Ladies and gentlemen, here and now, I’d like to make a confession. I have to admit that in my days as an undergraduate student here, I never missed an opportunity to criticize AUBG’s clueless administrators and inept policies. More than one former president and provost has enjoyed the fortitude of my arguments and the unpleasantness of my company on every imaginable committee. I was at the forefront of every student protest and was one of the instigators of the first – and perhaps the only – student strike in the history of that school.

Notwithstanding, when it came to choosing a graduate program twelve years later, I didn’t hesitate for a second.

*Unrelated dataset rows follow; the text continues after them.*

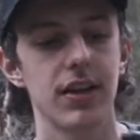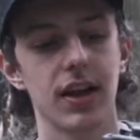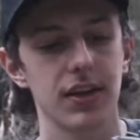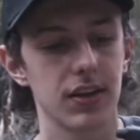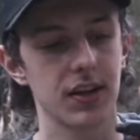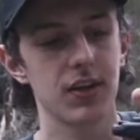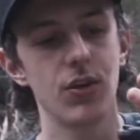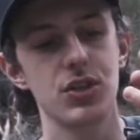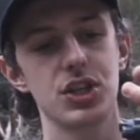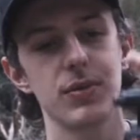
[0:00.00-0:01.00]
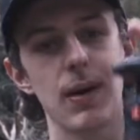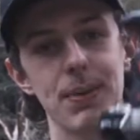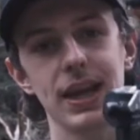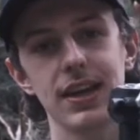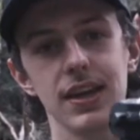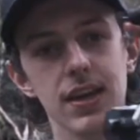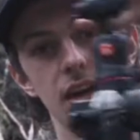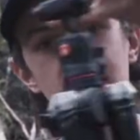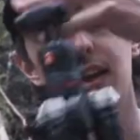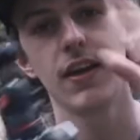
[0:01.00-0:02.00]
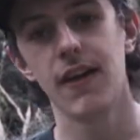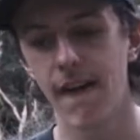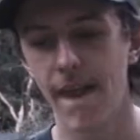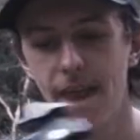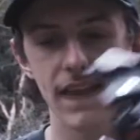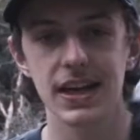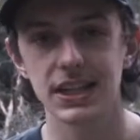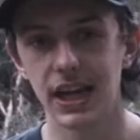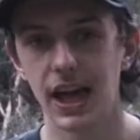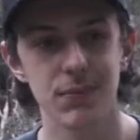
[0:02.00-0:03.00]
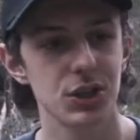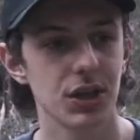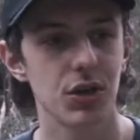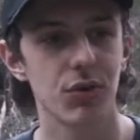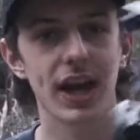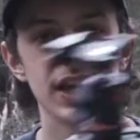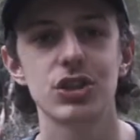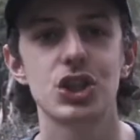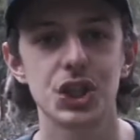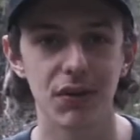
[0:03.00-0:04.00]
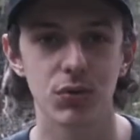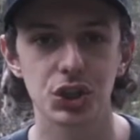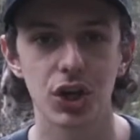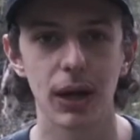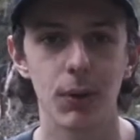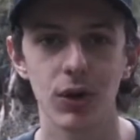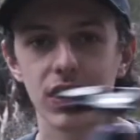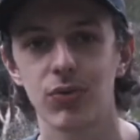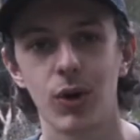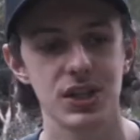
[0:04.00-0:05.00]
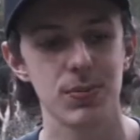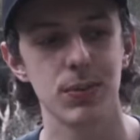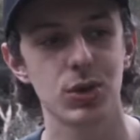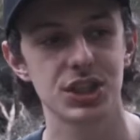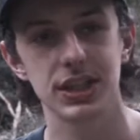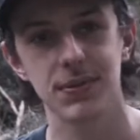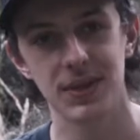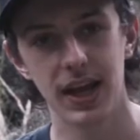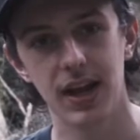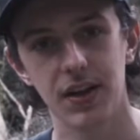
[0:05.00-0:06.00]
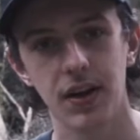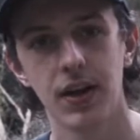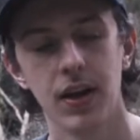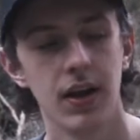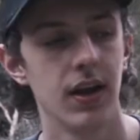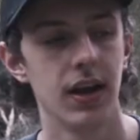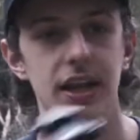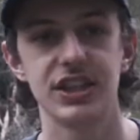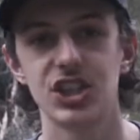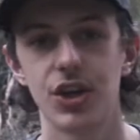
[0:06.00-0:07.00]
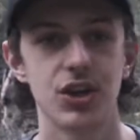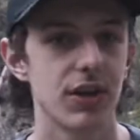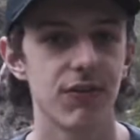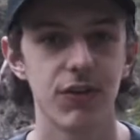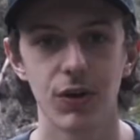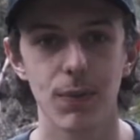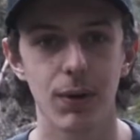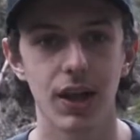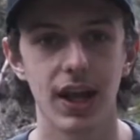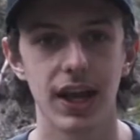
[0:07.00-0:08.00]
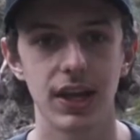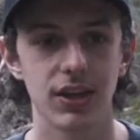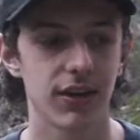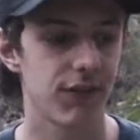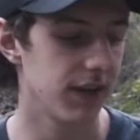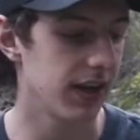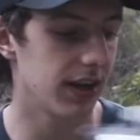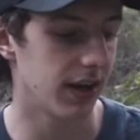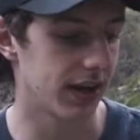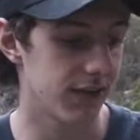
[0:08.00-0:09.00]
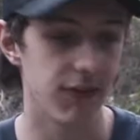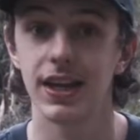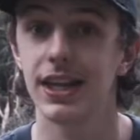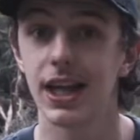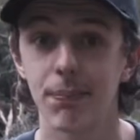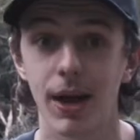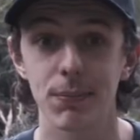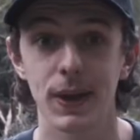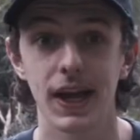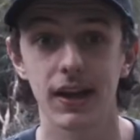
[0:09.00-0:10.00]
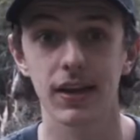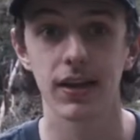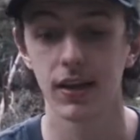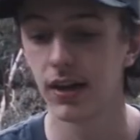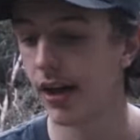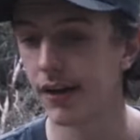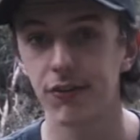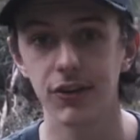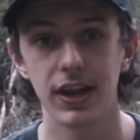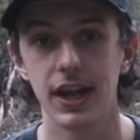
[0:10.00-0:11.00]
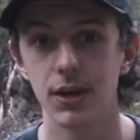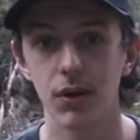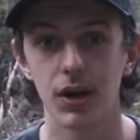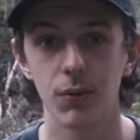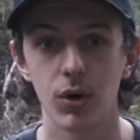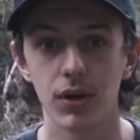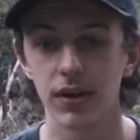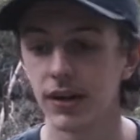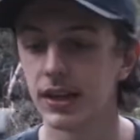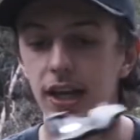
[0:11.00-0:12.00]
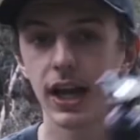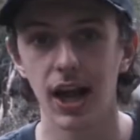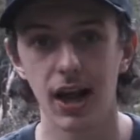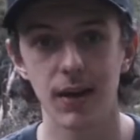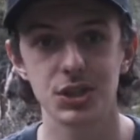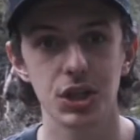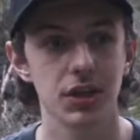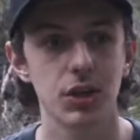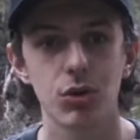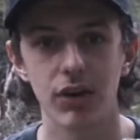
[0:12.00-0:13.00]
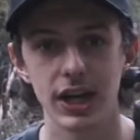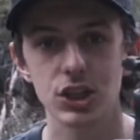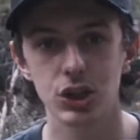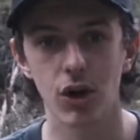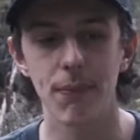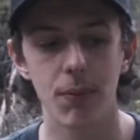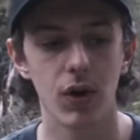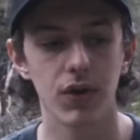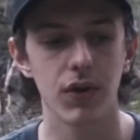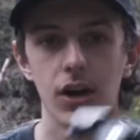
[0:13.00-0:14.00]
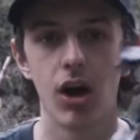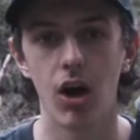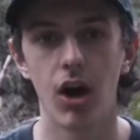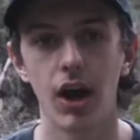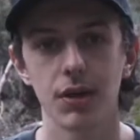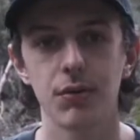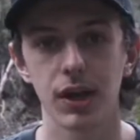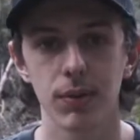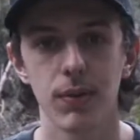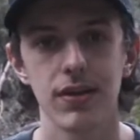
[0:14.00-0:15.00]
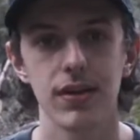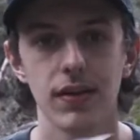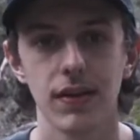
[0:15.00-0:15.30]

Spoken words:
Like, I can hold the shit with my pinky. Absolutely great. It's a travel tripod. That's why it's a bit more slimmed down. So you can fit it on a plane, you can fit it, I can fit it in that backpack, I can fit it anywhere I want. Absolutely great tripod, highly recommend it.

As the graduate program unfolded I realized not without astonishment how attached I am to that school. I’m attached to it because it has integrity. I’m attached to it because it respects you as a human being. I’m attached to it because it cares.

This toga party that we have here today reminds me of another one that took place some thirteen years ago on that same square. I look back and I realize that my relationship with AUBG has been a veritable love affair. And I finally have an explanation for my ungodly behavior all those years ago. AUBG cared for me, and I cared back in the best way I could. All the criticisms, all the collisions, and all the battles I fought were acts of passion. For is it not true that we’re always harshest towards those who we love most dearly? We simply judge them by different standards – standards that are imposed not only by the mind but also by the heart.

Thank you AUBG for being the decent school that you are. Decency is a precious commodity in this eccentric, eclectic, irreverent age.

Keep up the good work, AUBG. And I’ll keep snapping at you when I don’t like what I see. For
“love is not love,
which alters when it alteration finds,
or bends with the remover to remove…

…If this be error, and upon me proved
I never spoke, nor no man ever loved.”